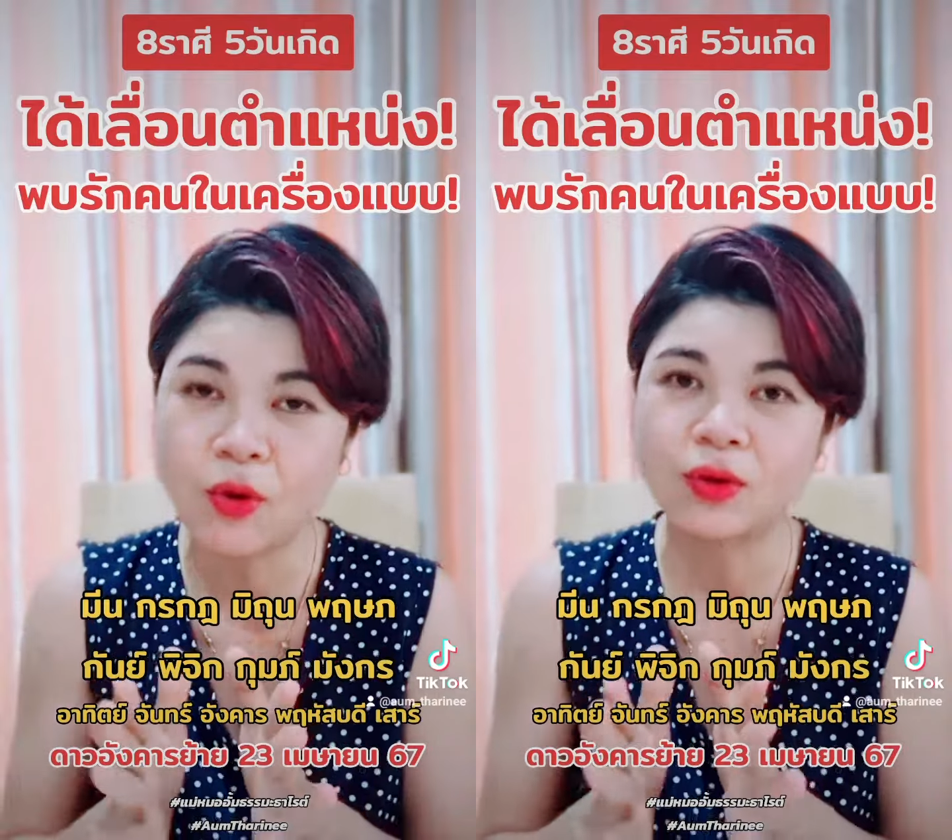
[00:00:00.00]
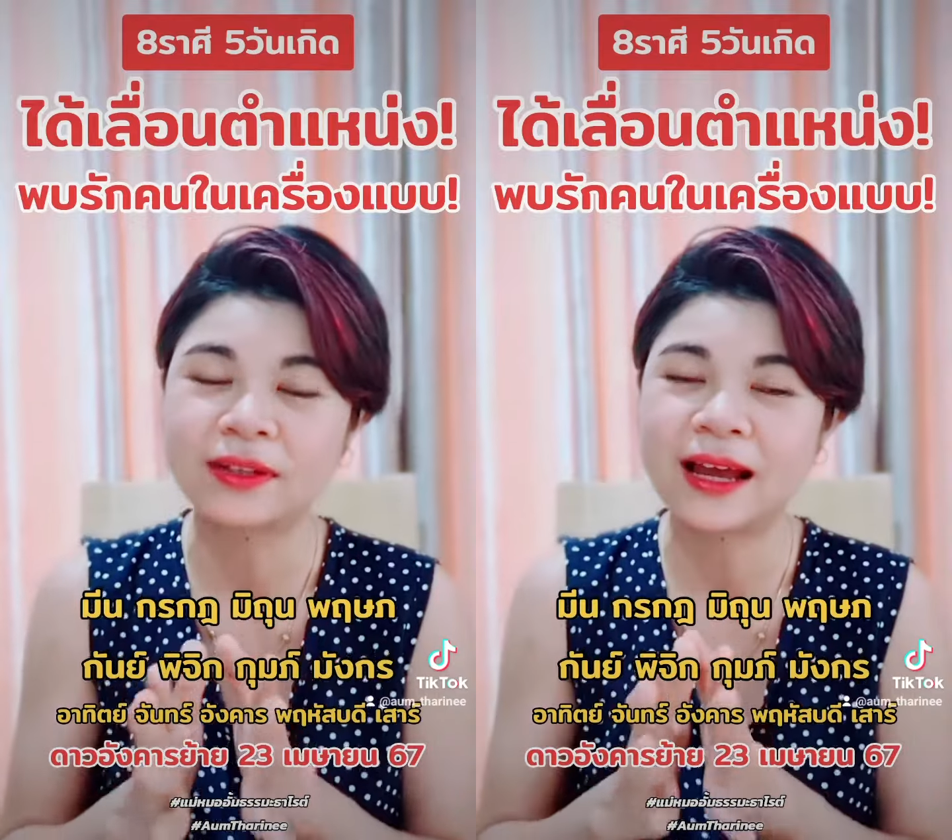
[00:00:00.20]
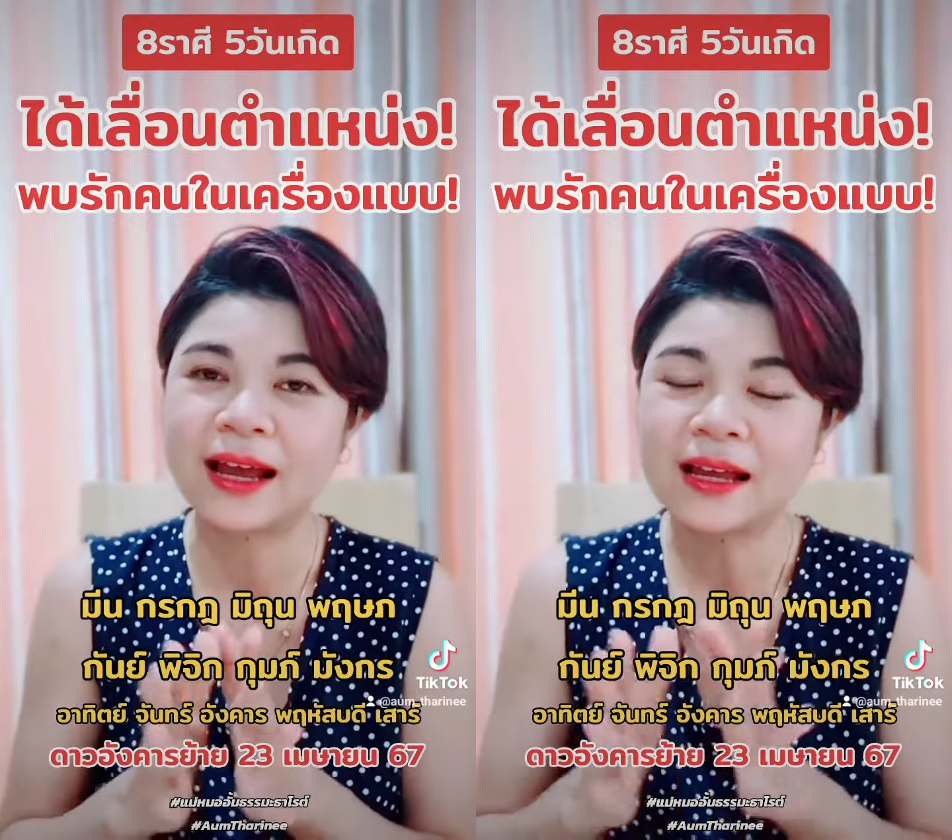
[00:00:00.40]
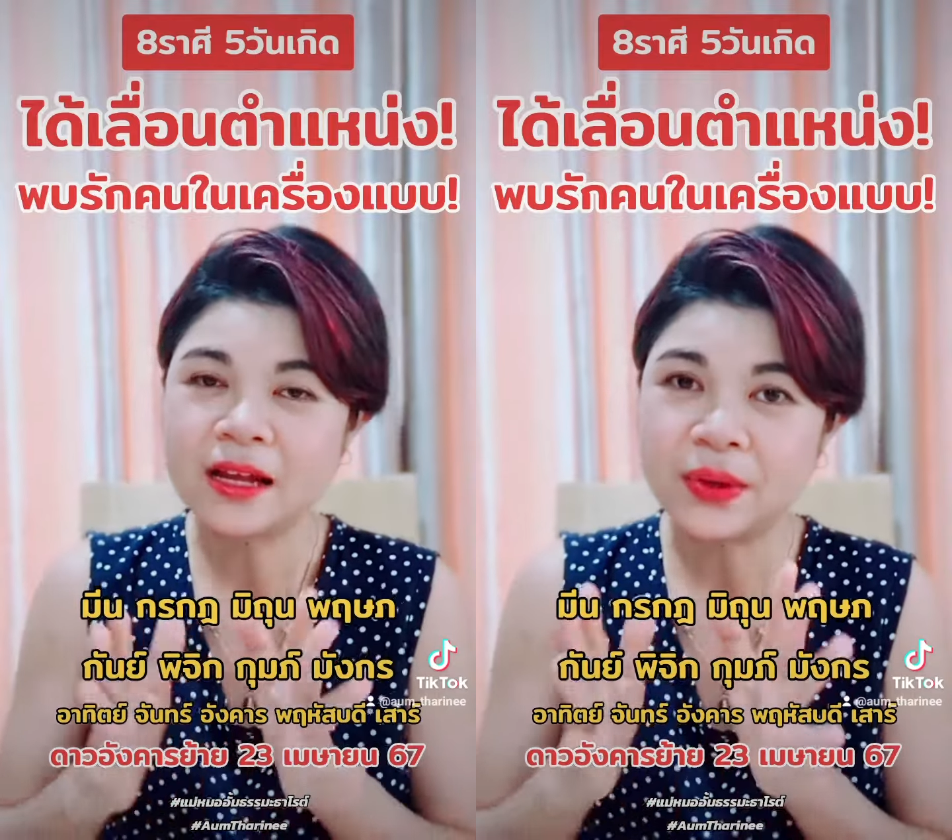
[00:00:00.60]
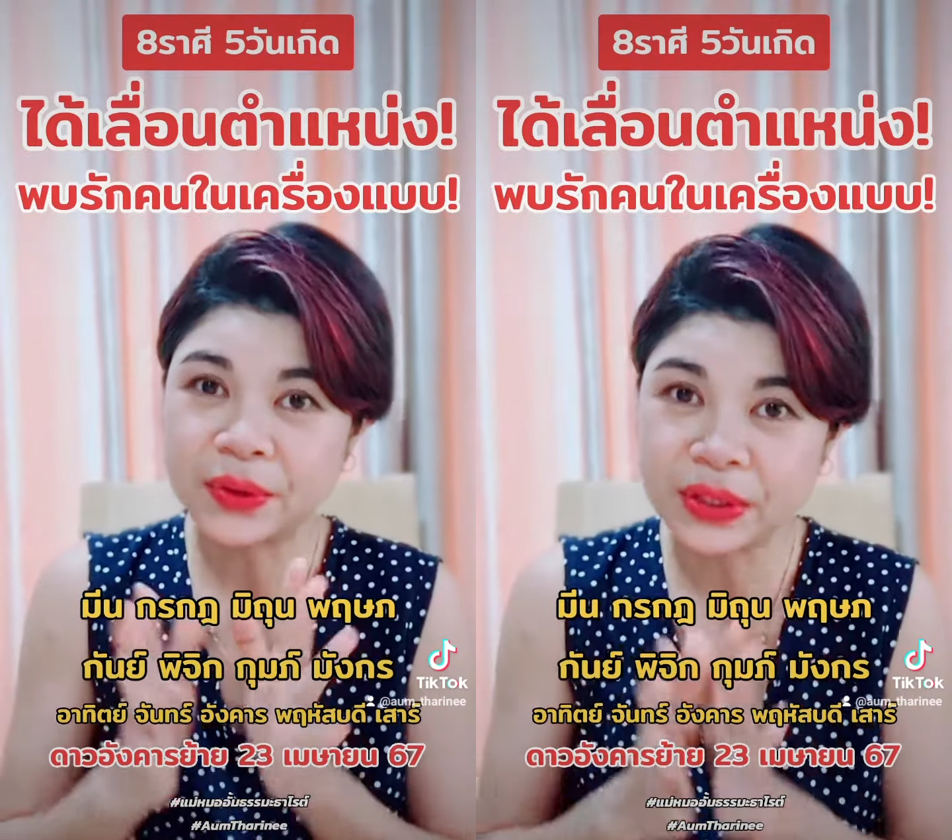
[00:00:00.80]
คงนะคะ
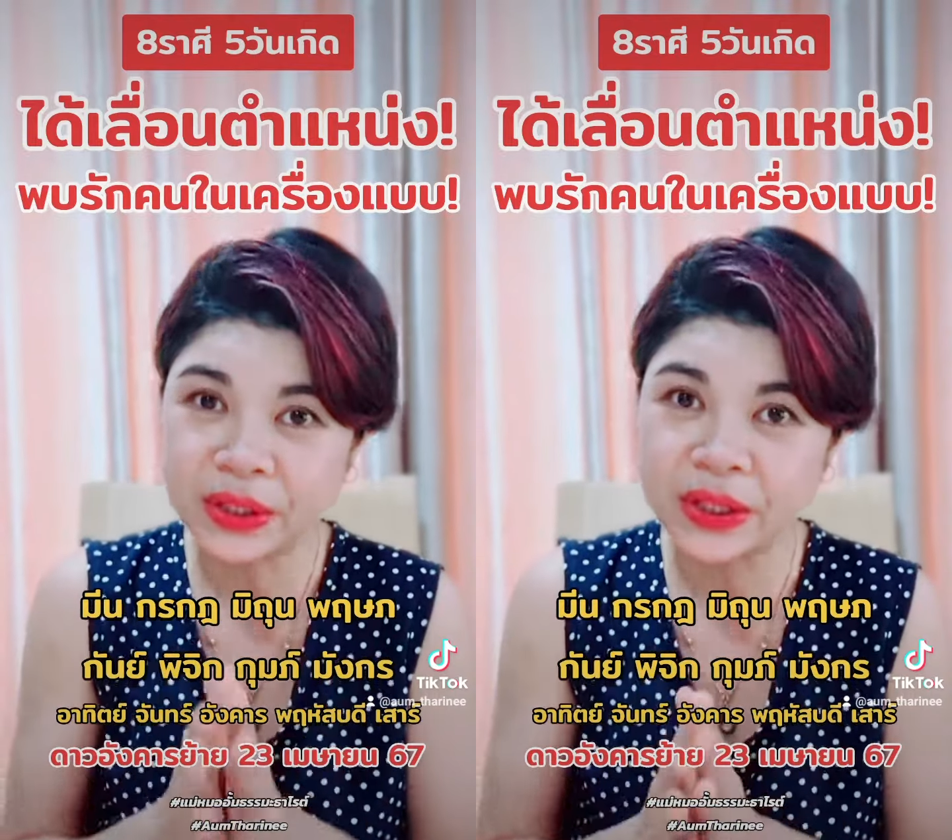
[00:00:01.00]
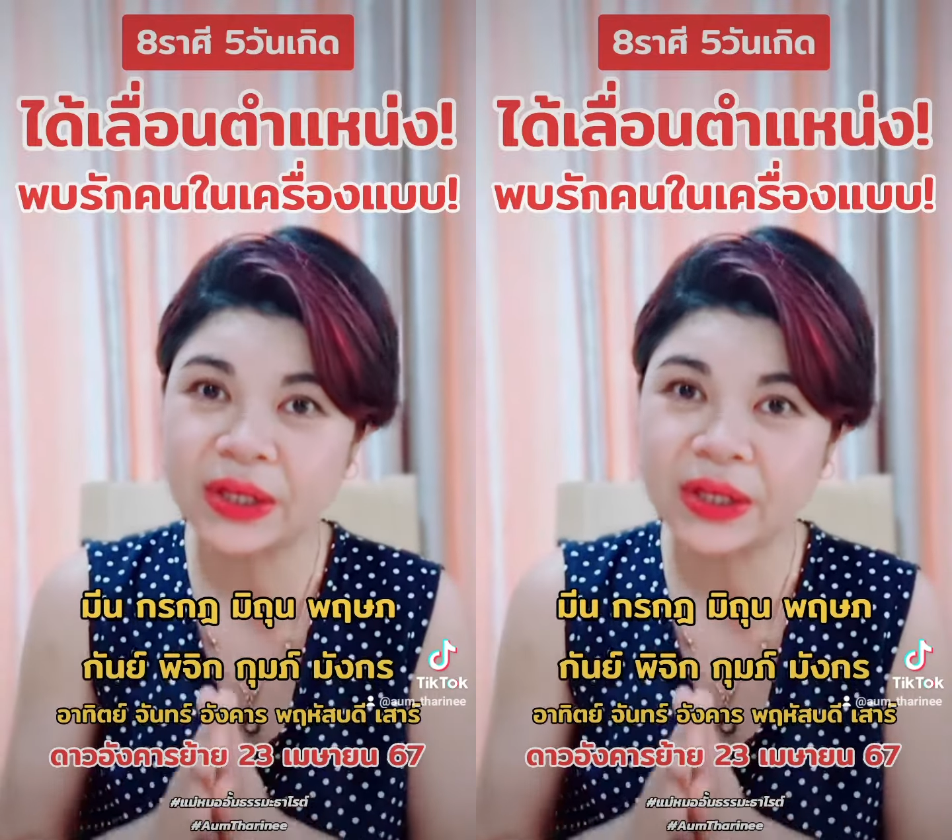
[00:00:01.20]
หรือ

▬▬▬▬▬▬

=== EXERCISE DESCRIPTION ===
Leave out the pictures and output everything else in the records exactly.

=== RESPONSE TO THIS TASK ===
[00:00:00.00]
[00:00:00.20]
[00:00:00.40]
[00:00:00.60]
[00:00:00.80]
คงนะคะ
[00:00:01.00]
[00:00:01.20]
หรือ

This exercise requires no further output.